Chromosomal translocation in a human leukemic stem-cell line disrupts the T-cell antigen receptor delta-chain diversity region and results in a previously unreported fusion transcript.
We have studied a leukemic stem-cell line, DU.528, that is able to differentiate into myeloid and lymphoid cells. The leukemic cells have a translocation between chromosomes 1 and 14, t(1;14)(p33;q11), which we have molecularly cloned and sequenced. Initial screening used joining (J)-segment probes from the T-cell receptor (TCR) alpha- and delta-chain loci. In apparent concert with the translocation, a deletion has occurred between delta-chain diversity (D)-region genes D delta 1 and D delta 2. D delta 2 was observed on derivative chromosome 1 [der(1)] and D delta 1 on der(14) with a deletion of the intervening 10 kilobases of germ-line DNA. The nature of the D delta 1-D delta 2 deletional event implicates a lymphoid recombinase in the mechanism of the translocation.
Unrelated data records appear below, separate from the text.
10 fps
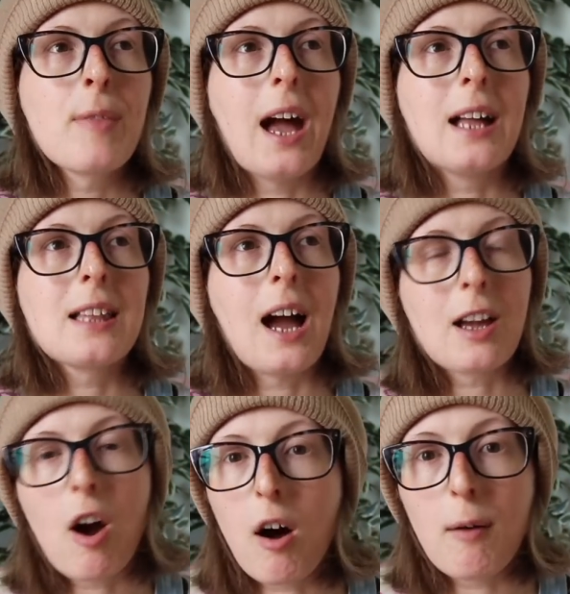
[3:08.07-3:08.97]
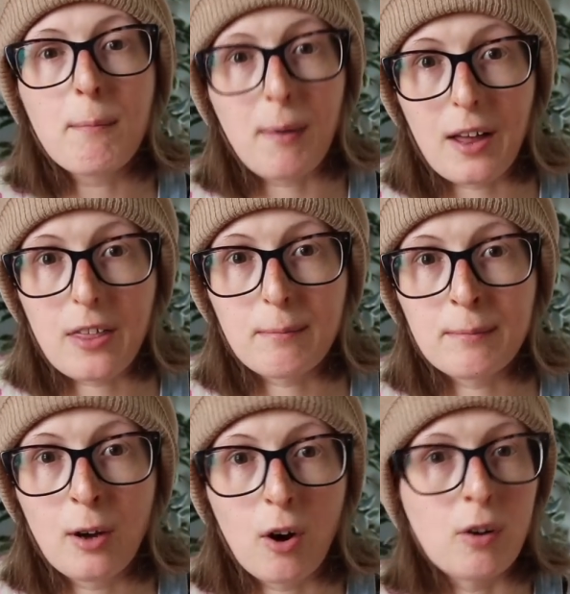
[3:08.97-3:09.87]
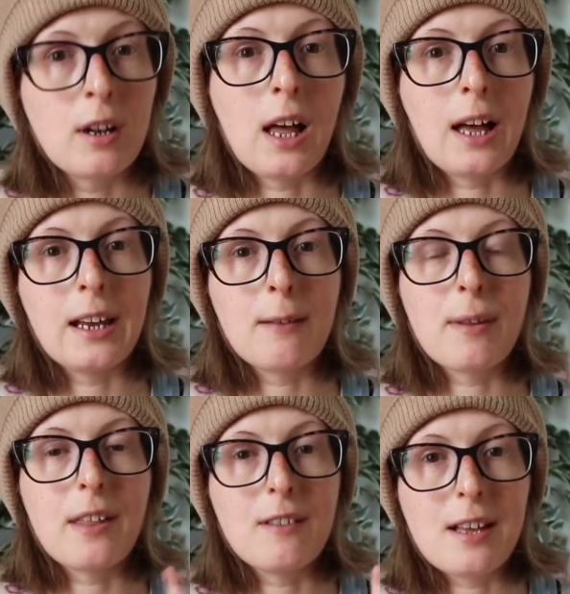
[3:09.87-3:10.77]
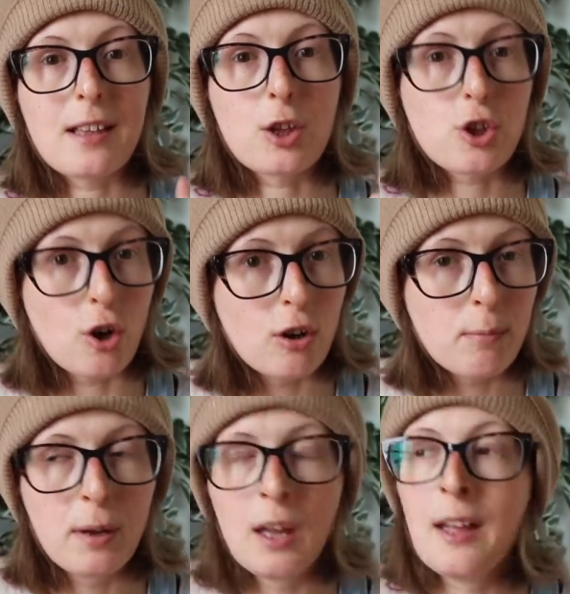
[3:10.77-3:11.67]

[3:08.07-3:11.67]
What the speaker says: and I can't buy them online, but there is a shop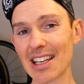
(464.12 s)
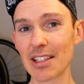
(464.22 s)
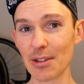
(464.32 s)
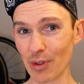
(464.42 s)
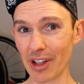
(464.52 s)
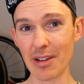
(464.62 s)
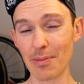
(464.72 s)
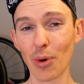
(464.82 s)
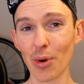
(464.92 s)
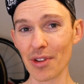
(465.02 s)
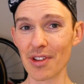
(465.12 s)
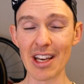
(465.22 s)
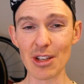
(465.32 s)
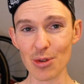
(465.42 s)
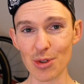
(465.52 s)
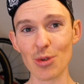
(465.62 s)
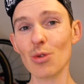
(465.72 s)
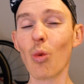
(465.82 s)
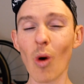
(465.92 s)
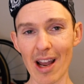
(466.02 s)
actually really important that you do
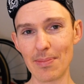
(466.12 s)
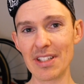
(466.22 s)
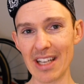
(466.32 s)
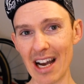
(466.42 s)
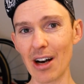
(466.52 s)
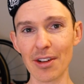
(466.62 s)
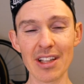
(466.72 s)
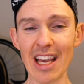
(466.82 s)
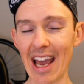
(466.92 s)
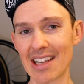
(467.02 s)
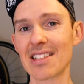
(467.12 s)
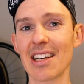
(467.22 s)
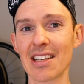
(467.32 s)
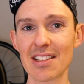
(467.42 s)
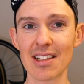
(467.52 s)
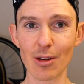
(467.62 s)
wipe down the excess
As a consequence of the translocation, an unusual fusion transcript was generated. Probes from chromosome 1 detected a previously unreported transcript in RNA from both the cell line and the patient. A chromosome 14 probe identified the same transcript, thus confirming a fusion transcript derived from both chromosomes 1 and 14. This translocation may identify a gene for which we propose the name SCL (stem-cell leukemia) that is important for hemopoietic development and oncogenesis and that has been disrupted or altered in this stem-cell line.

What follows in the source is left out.